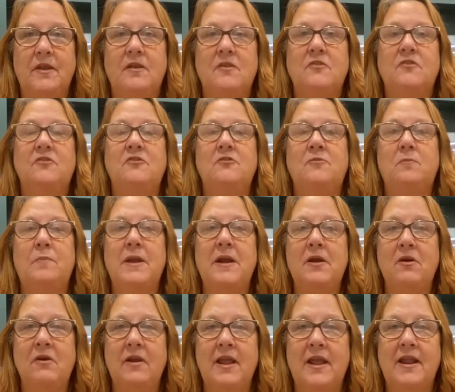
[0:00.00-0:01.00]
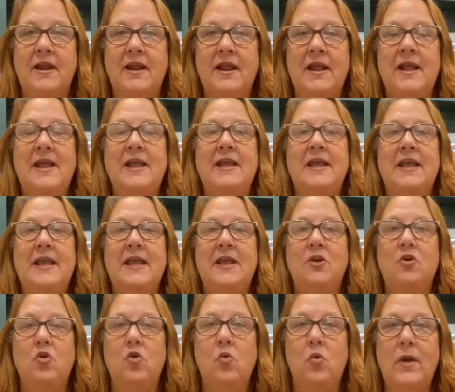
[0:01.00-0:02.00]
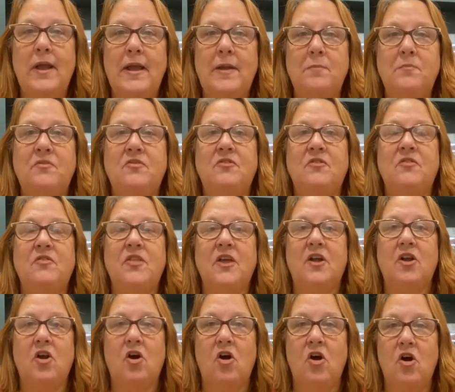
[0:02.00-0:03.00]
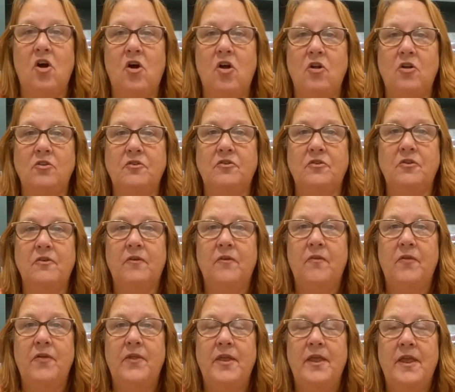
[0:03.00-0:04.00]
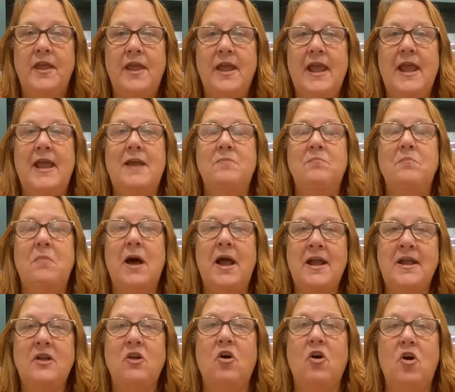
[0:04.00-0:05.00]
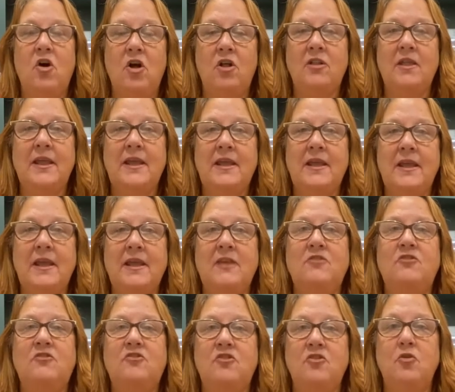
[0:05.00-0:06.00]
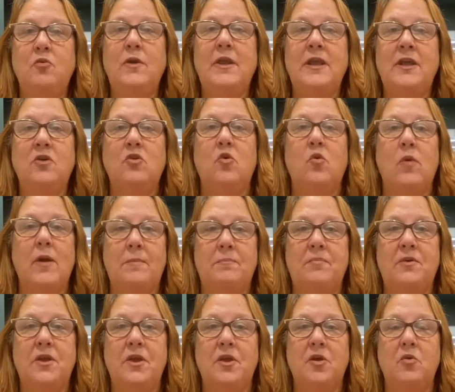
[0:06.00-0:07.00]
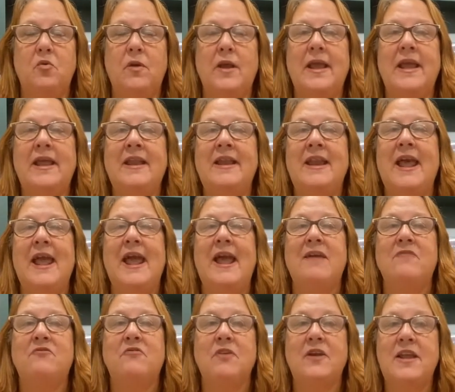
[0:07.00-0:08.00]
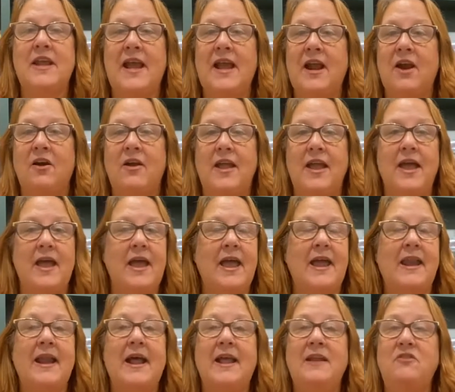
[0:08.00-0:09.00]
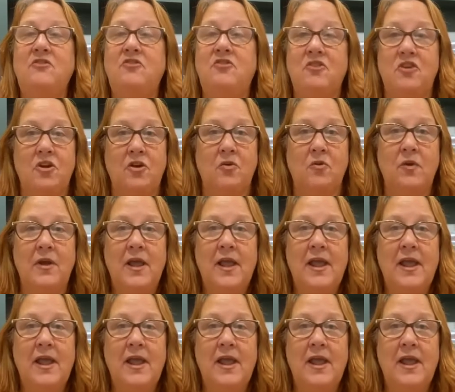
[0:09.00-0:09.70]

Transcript: Spirit equips the called. And my calling is to equip you in every area, and I do.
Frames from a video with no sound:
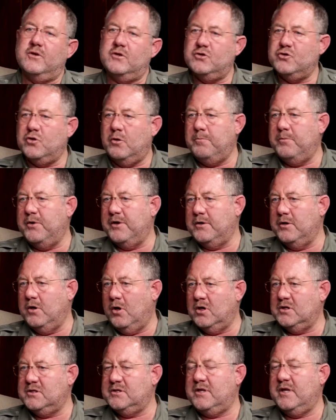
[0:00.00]
chopper
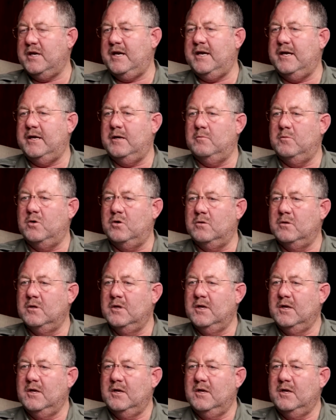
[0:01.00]
darts the animal.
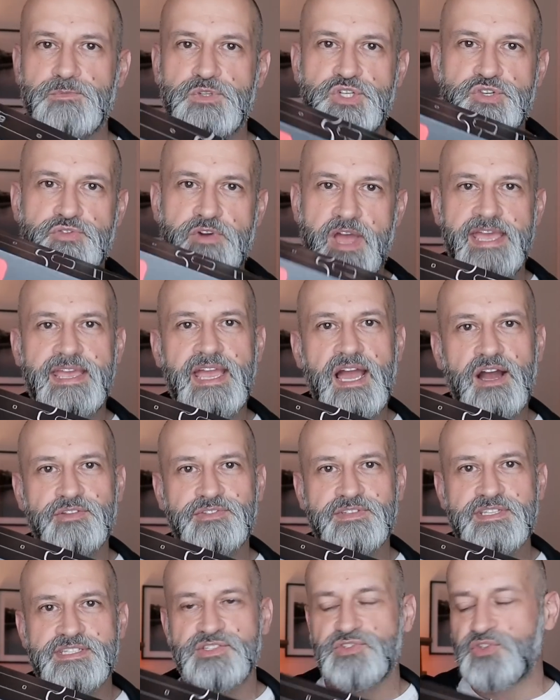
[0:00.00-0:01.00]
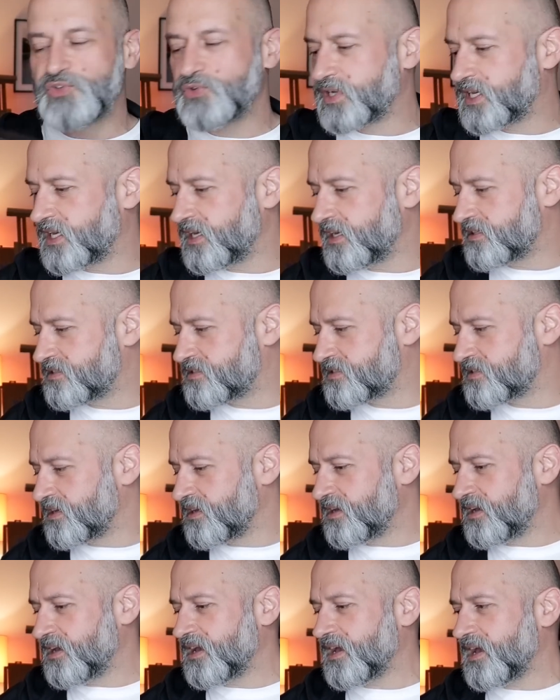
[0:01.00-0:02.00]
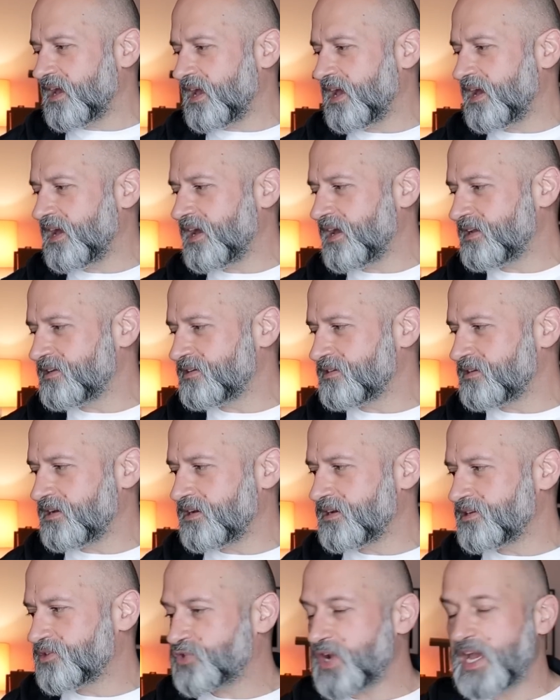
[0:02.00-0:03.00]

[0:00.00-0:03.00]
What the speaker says: trying out this new kit, and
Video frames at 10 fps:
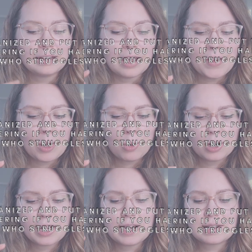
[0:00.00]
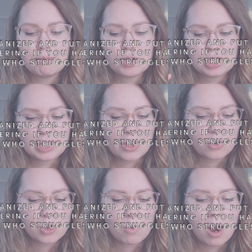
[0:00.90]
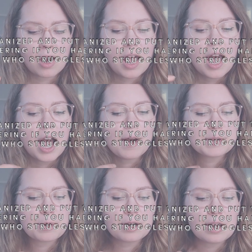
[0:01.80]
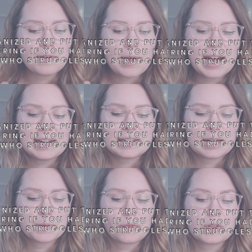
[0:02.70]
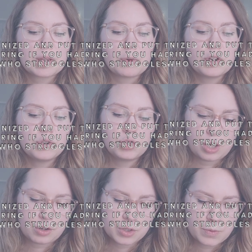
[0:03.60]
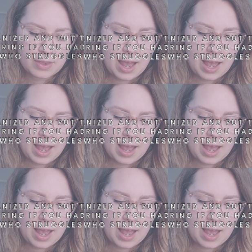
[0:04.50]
I love how organized and put together together you are. I was wondering if you had any tips for someone who struggles with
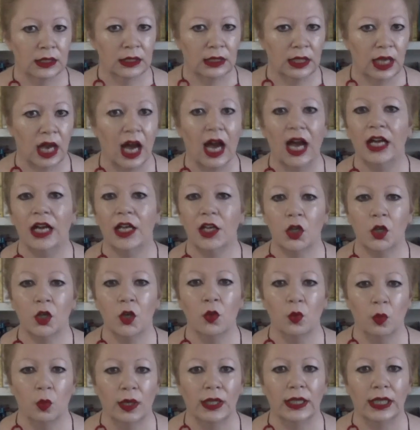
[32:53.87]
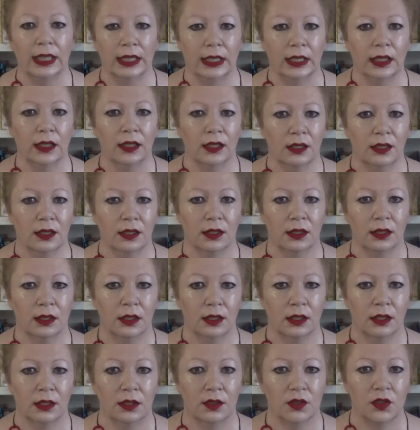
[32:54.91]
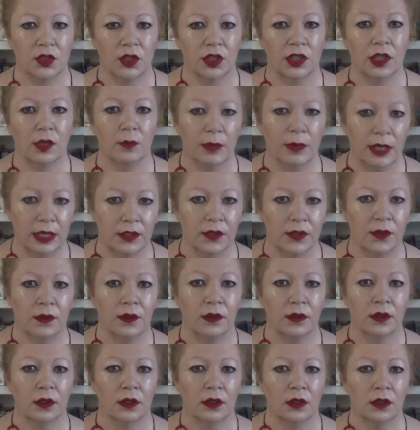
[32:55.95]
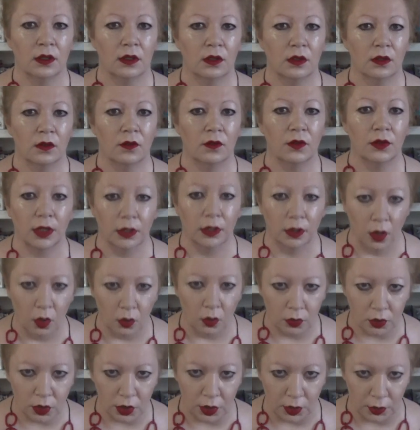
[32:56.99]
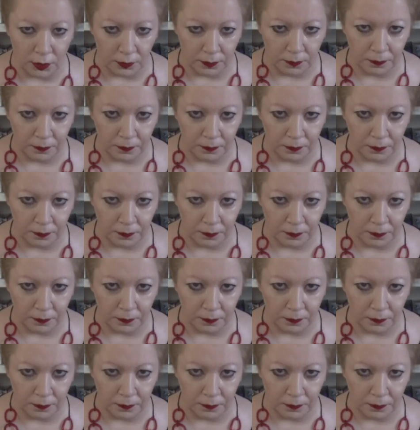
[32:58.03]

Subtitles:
Are you willing to commit for the long term?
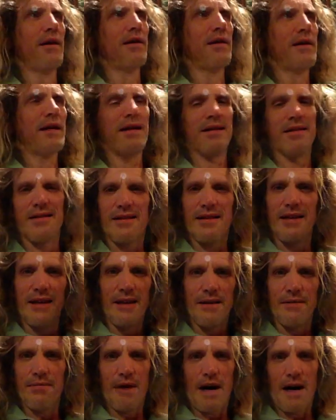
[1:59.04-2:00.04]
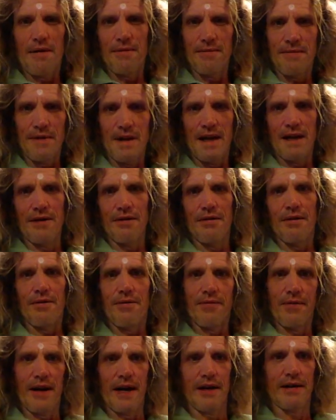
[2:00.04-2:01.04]
It's the Ralph Nader
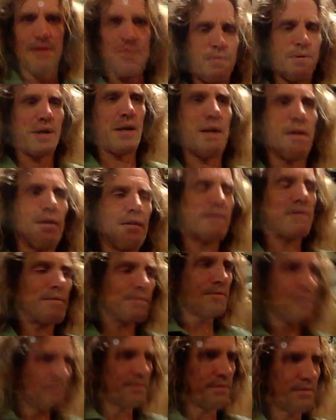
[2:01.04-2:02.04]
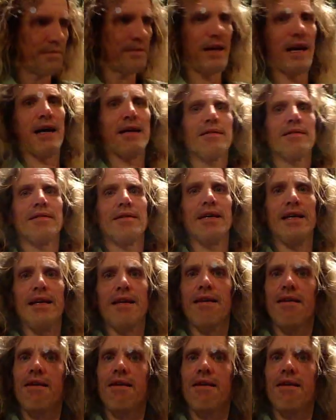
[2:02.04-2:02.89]
effect where, yes, he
##########
**Prompt:** Transcribe the records in full and exactly. Pictures stay out.

**Task response:**
[0:00.00-0:01.00]
[0:01.00-0:02.00]
[0:02.00-0:03.00]
[0:03.00-0:04.00]
[0:04.00-0:05.00]
[0:05.00-0:06.00]
[0:06.00-0:07.00]
[0:07.00-0:08.00]
[0:08.00-0:09.00]
[0:09.00-0:09.70]

Transcript: Spirit equips the called. And my calling is to equip you in every area, and I do.
Frames from a video with no sound:
[0:00.00]
chopper
[0:01.00]
darts the animal.
[0:00.00-0:01.00]
[0:01.00-0:02.00]
[0:02.00-0:03.00]

[0:00.00-0:03.00]
What the speaker says: trying out this new kit, and
Video frames at 10 fps:
[0:00.00]
[0:00.90]
[0:01.80]
[0:02.70]
[0:03.60]
[0:04.50]
I love how organized and put together together you are. I was wondering if you had any tips for someone who struggles with
[32:53.87]
[32:54.91]
[32:55.95]
[32:56.99]
[32:58.03]

Subtitles:
Are you willing to commit for the long term?
[1:59.04-2:00.04]
[2:00.04-2:01.04]
It's the Ralph Nader
[2:01.04-2:02.04]
[2:02.04-2:02.89]
effect where, yes, he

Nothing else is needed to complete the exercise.